Ekonomi biliminde tüm işlemlerin öncesinde öğrenilmesi gereken bir diyagram vardır. Bu diyagrama göre firmalar üretir, hane halkı tüketir. Tüm devasa grafikler, şekiller ve problemler bu diyagramı oluşturan mantıkla hareket ederler. Arz ve talep yasaları esas alınarak ülke ekonomisinin enflasyon mu ya da devalüasyon mu geçirdiği anlaşılır, eğer ülke ekonomisi belirli bir dengede ise refah ve yaşam kalitesinin iyi olduğu varsayılır. Tabi belirlenen bu kurallar bütününün hepsi kıymetli, saygı değer uzman ekonomistler tarafından belirlenen ‘Ceteris Paribus’ teorisi esas alınarak belirlenir. Şöyle ki; Ceteris Paribus, kaba bir ifade ile tüm değişkenlerin sabit kalması varsayılarak düzenlenen ekonomik stratejilerin pusulasıdır. Ki hala kapitalist dünyanın sermaye sahipleri için vazgeçilmeyen bir teorem olarak da varlığını devam ettirmektedir.

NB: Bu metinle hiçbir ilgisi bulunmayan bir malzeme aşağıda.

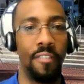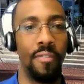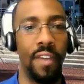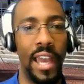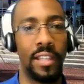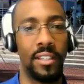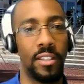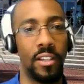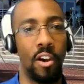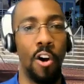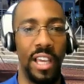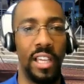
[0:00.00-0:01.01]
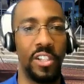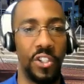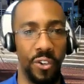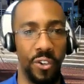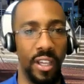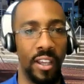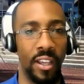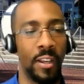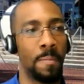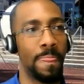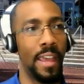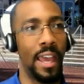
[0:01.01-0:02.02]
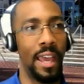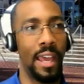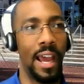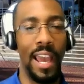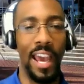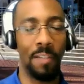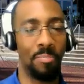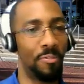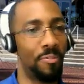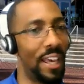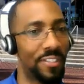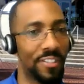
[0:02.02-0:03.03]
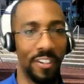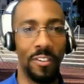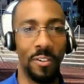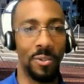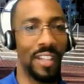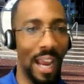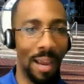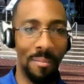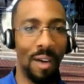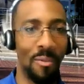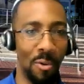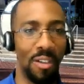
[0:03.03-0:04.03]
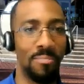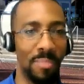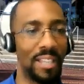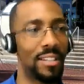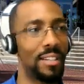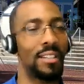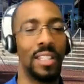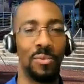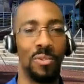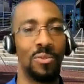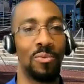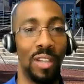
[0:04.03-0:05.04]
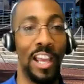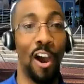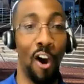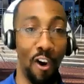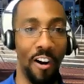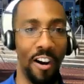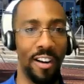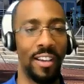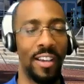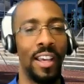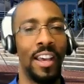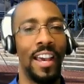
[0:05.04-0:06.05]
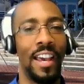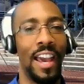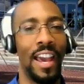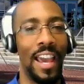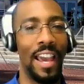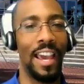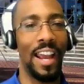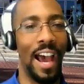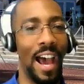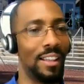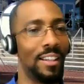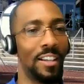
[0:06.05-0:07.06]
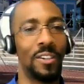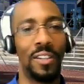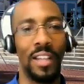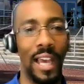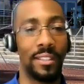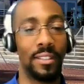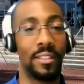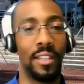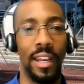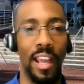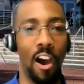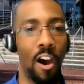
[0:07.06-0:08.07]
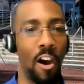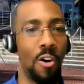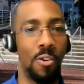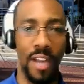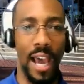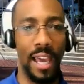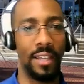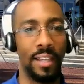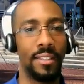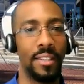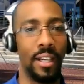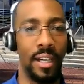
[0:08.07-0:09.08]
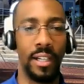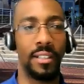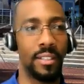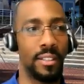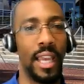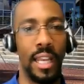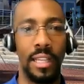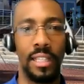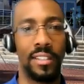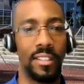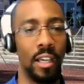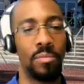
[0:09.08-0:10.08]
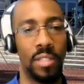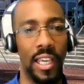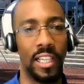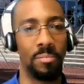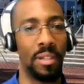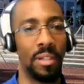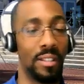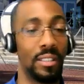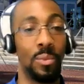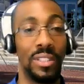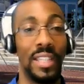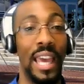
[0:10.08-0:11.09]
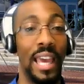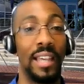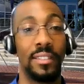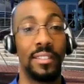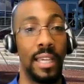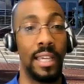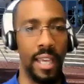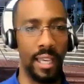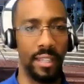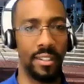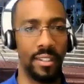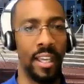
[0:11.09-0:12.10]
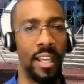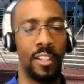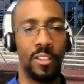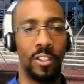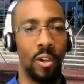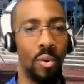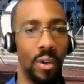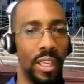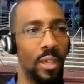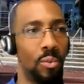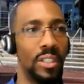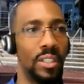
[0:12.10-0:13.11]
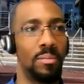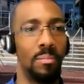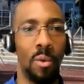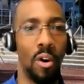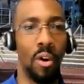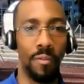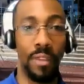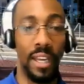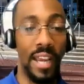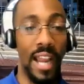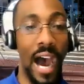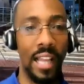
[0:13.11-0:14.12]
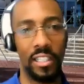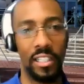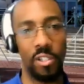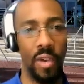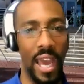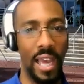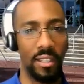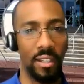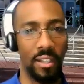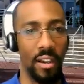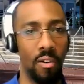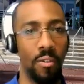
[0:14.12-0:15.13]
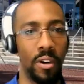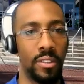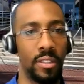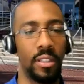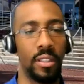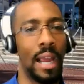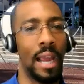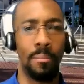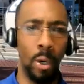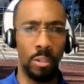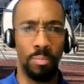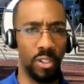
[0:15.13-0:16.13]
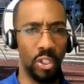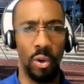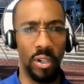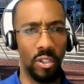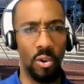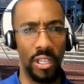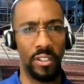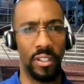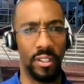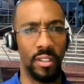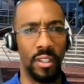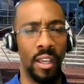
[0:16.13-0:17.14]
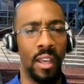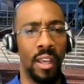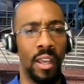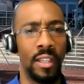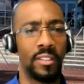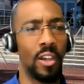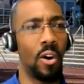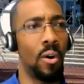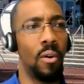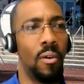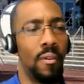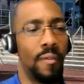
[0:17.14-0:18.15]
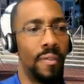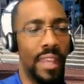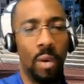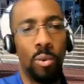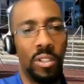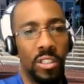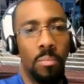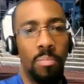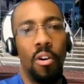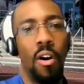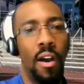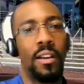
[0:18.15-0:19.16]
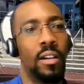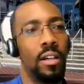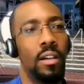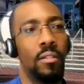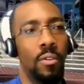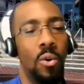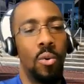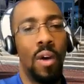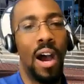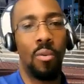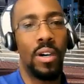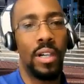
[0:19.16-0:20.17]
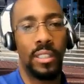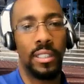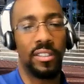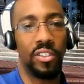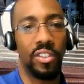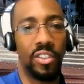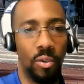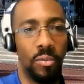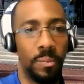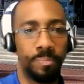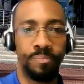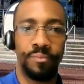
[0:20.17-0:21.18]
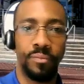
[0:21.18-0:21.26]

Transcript: advanced art history, and I had a professor whose name I won't mention. She was really hard. And I literally had to study all night to understand these subjects because it was an essay test. So it was more of the knowledge you had to know versus like multiple choice questions. So it was a part of who I was as a student.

Kapitalist dünyanın hayali olarak belirledikleri ekonomik sistemlerin dışında yaşanan ama yaşandığı kale alınmayan, var olan ama varlığı içinde yaşadıkları sistemlerde kaybolan bir başka ekonomik düzen daha vardır. Bu ekonomik düzenin Ceteris Paribus gibi işlevsel teorilerinden ziyade günlük ya da gecelik para kazanma arzuları vardır. Kapitalist dünyanın burjuvalarından ziyade daha bir proleterlik söz konusu ve takas ya da paylaşımcı ruhun halen aktif olduğu durumlar yaşanır. Fakat herhangi bir disipline sahip olmadığından dolayı bu düzene düzensizlik hükmeder. Düzensizlik devam ettiği sürece arz oluşturmaz, oluşmayan arza talep bulmak ise mümkün olmaz. Nasıl ki; kapitalist ekonomik düzeni ayakta tutan ‘para’ ise tam tersi düzensiz düzen de ‘parasızlık’ birincil şart koşuldur. Bu parasızlık kimi zaman kapitalizmin gölgesinde yaşayacak kadar yakındır. Hatta Türkiye gibi ülkelerde işleyen kapitalist ekonomik düzenin içinde bile bu tür parasızlık üzerine kurulmuş olan düzenin etkileri görülür. Türkiye’de bulunan seksen bir şehirden sadece bir elin parmak sayısını geçmeyen şehirlerin zengin endeksli kapitalist ekonomi düzeninin (firma, üretici, hane halkı, tüketici) yanı sıra, fakir endeksli, para denilen metaya çok uzak olan şehirlerde yaşayan bireylerin unutulması ve sistemin içinde kaybolması da bir gerçektir. (Türkiye’de ilk beş şehre diğer şehirlerden göç edenlerin sayısı bu düzensiz işleyişin en gerçekçi tablosunu ortaya çıkarabilir.) Şöyle ki; unutulmaya yüz tutmuş bireyler yok sayıldıkları sistemin dışında kaldıklarında gittikçe fakirlik sınırlarını genişletir, ‘Sistem Adamı’ gibi unvanlara sahip olamadıklarından dolayı ise her kötülüğü yapmakta kendilerine mubah görürler.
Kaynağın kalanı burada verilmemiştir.